Op 13 juni 2001 is het NMP 4 `Een wereld en een wil: werken aan duurzaamheid’ verschenen. Het NMP 4 vervangt het NMP 3 niet, maar kijkt verder vooruit naar het jaar 2030. Er worden zeven grote milieuproblemen benoemd: verlies aan biodiversiteit, klimaatverandering, overexploitatie van natuurlijke hulpbronnen, bedreigingen van de gezondheid, externe veiligheid, aantasting van de leefomgeving en mogelijke onbeheersbare risico’s. Over het algemeen bevat het NMP 4 geen concrete maatregelen en doelen voor de korte termijn.
 
Conclusie 
Het nationaal milieubeleidsplan vormt een basis voor uitwerking van duurzaamheiddoelstellingen in de lagere overheidsniveaus. Vanwege het lokale karakter van onderhavig project kan op deze plek daarom het beste verwezen worden naar de milieuparagraaf waar meer in detail ingegaan wordt op de milieukundige situatie.

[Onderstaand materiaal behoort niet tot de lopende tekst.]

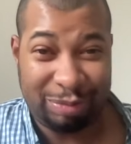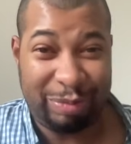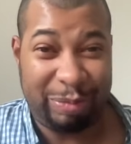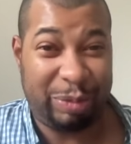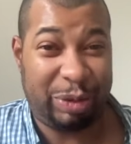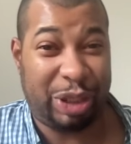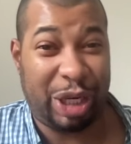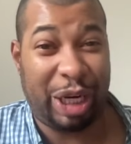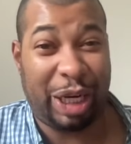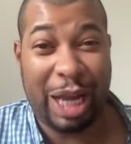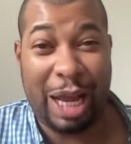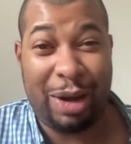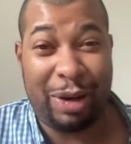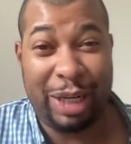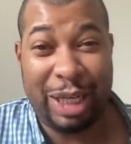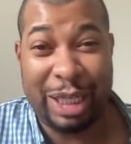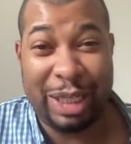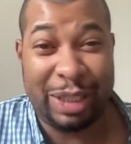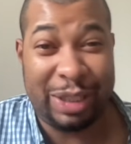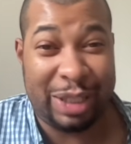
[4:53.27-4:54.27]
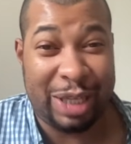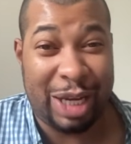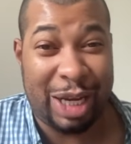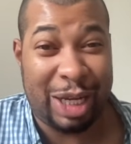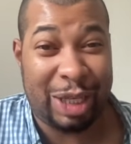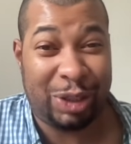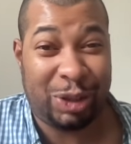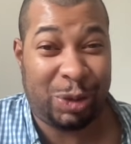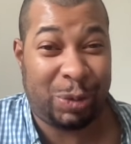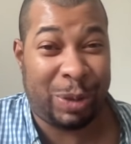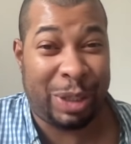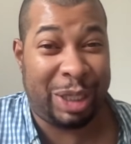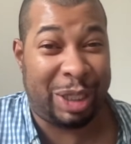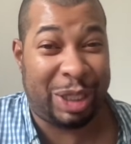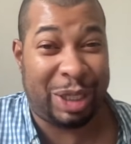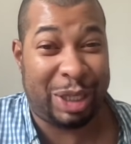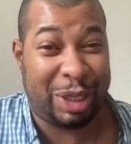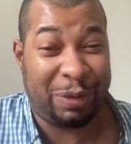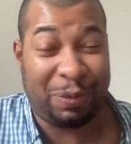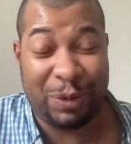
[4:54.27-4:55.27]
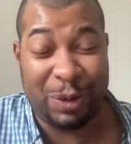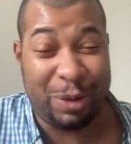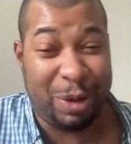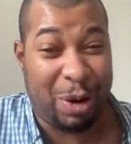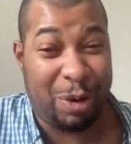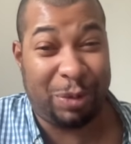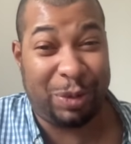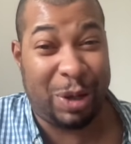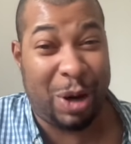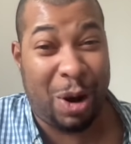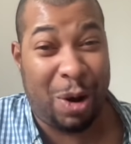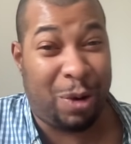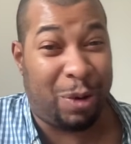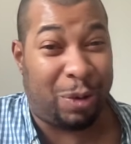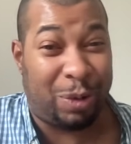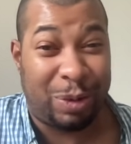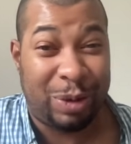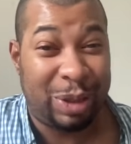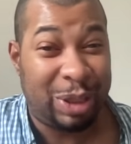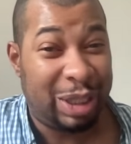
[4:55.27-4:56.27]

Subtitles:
Check out his Twitter if you don't know.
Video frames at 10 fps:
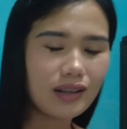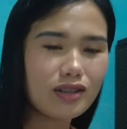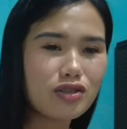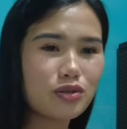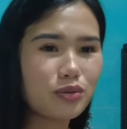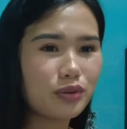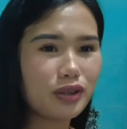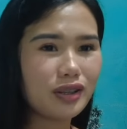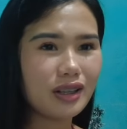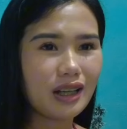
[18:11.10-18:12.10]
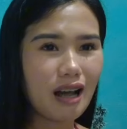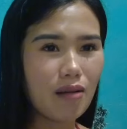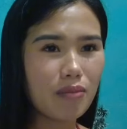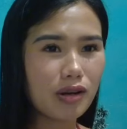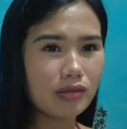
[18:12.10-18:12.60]
soon
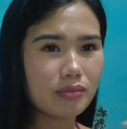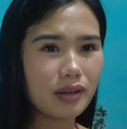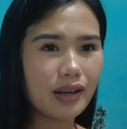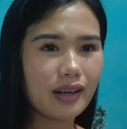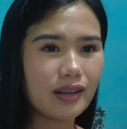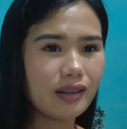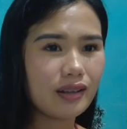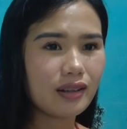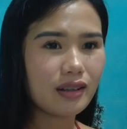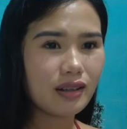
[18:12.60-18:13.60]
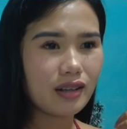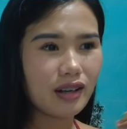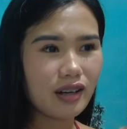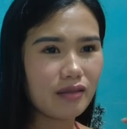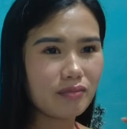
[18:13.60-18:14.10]
about my
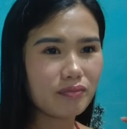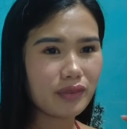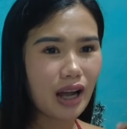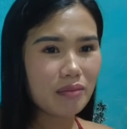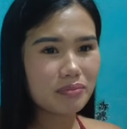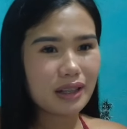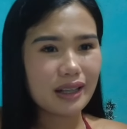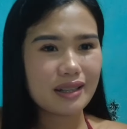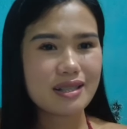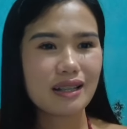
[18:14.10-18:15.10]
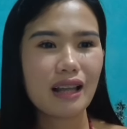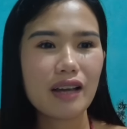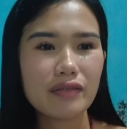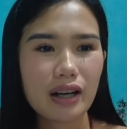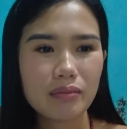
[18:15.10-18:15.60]
updates,
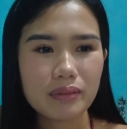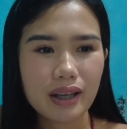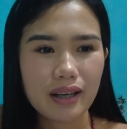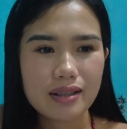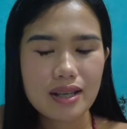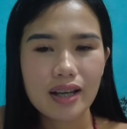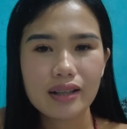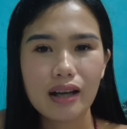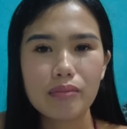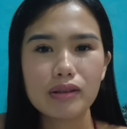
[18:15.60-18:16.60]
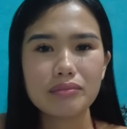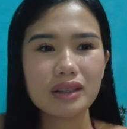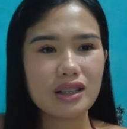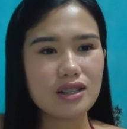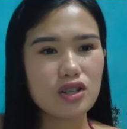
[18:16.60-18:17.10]
life updates, and about
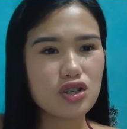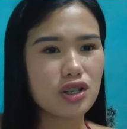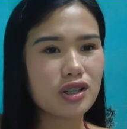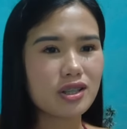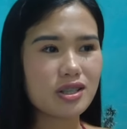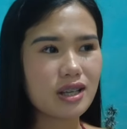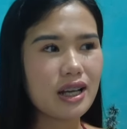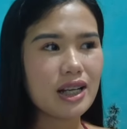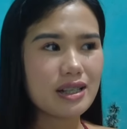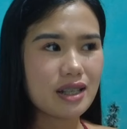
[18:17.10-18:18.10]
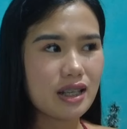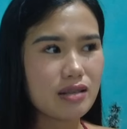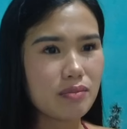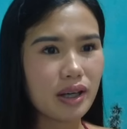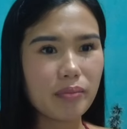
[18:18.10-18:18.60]
my decisions
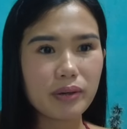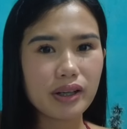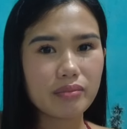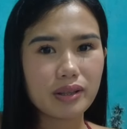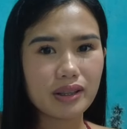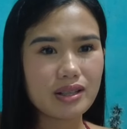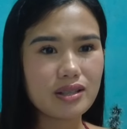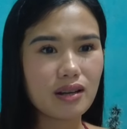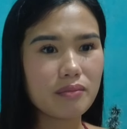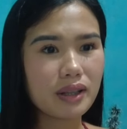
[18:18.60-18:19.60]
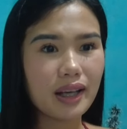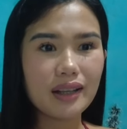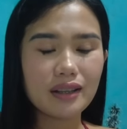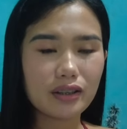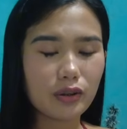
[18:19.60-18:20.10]
since my apartment is
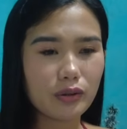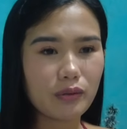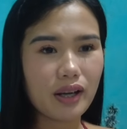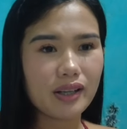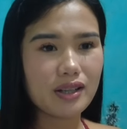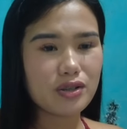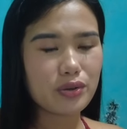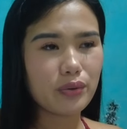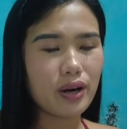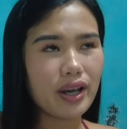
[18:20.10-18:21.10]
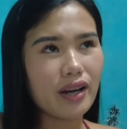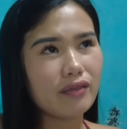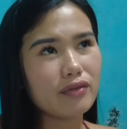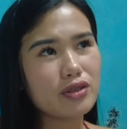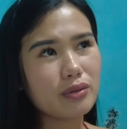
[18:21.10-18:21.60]
terminated already. So I
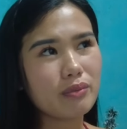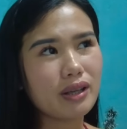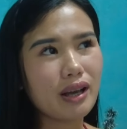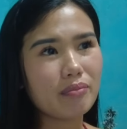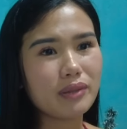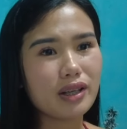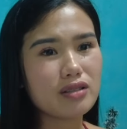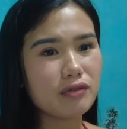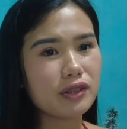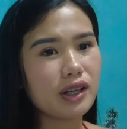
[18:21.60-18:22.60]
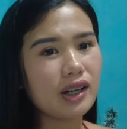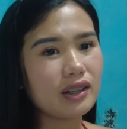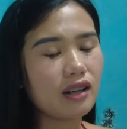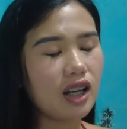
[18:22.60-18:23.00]
have so many updates for that.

3.1.6 Natuurbeschermingswet (1998)
Nederland heeft sinds 1998 een nieuwe natuurbeschermingswet, die zich alleen richt op de bescherming van gebieden. De verplichtingen die voortkomen uit Europese regelgeving ten aanzien van de bescherming van soorten zijn opgenomen in de Flora- en faunawet. De gebieden die door de wet worden beschermd zijn de Habitat- en Vogelrichtlijn gebieden, aangevuld met de vroegere Beschermde- en Staatsnatuurmonumenten.
 
Conclusie
Het voorliggende plangebied valt niet onder de Habitat- en Vogelrichtlijn gebieden, of de vroegere Beschermde- en Staatsnatuurmonumenten. De Natuurbeschermingswet vormt derhalve geen belemmering voor het onderhavige project.
3.1.7 Luchthavenindelingsbesluit
In het Luchthavenindelingbesluit(LIB) zijn normen en regels opgenomen voor de bebouwing rond Schiphol. Het besluit gaat vergezeld van vijf overzichtskaarten. Ze geven een beeld van de beperkingen rond schiphol voor functies, bebouwing, bouwhoogtes en vogels.
 
Conclusie
In het LIB is voor onderhavige locatie aangegeven dat de maximale bouwhoogte max. 100 m. mag zijn. Tevens staat aangegeven welke functies niet toegevoegd mogen worden en of gebouwen gebouwd mogen worden. Het gaat in onderhavig plan om een bestaande boerderij. Het plan omvat een zorgboerderij met een openbaar landgoed, de maximale bouwhoogte van de bestaande boerderij is 7 meter. Onderhavig plan voldoet zowel aan de hoogte eis als de toelaatbare functies. Vanuit het LIB zijn dan ook geen extra randvoorwaarden van toepassing op het plan.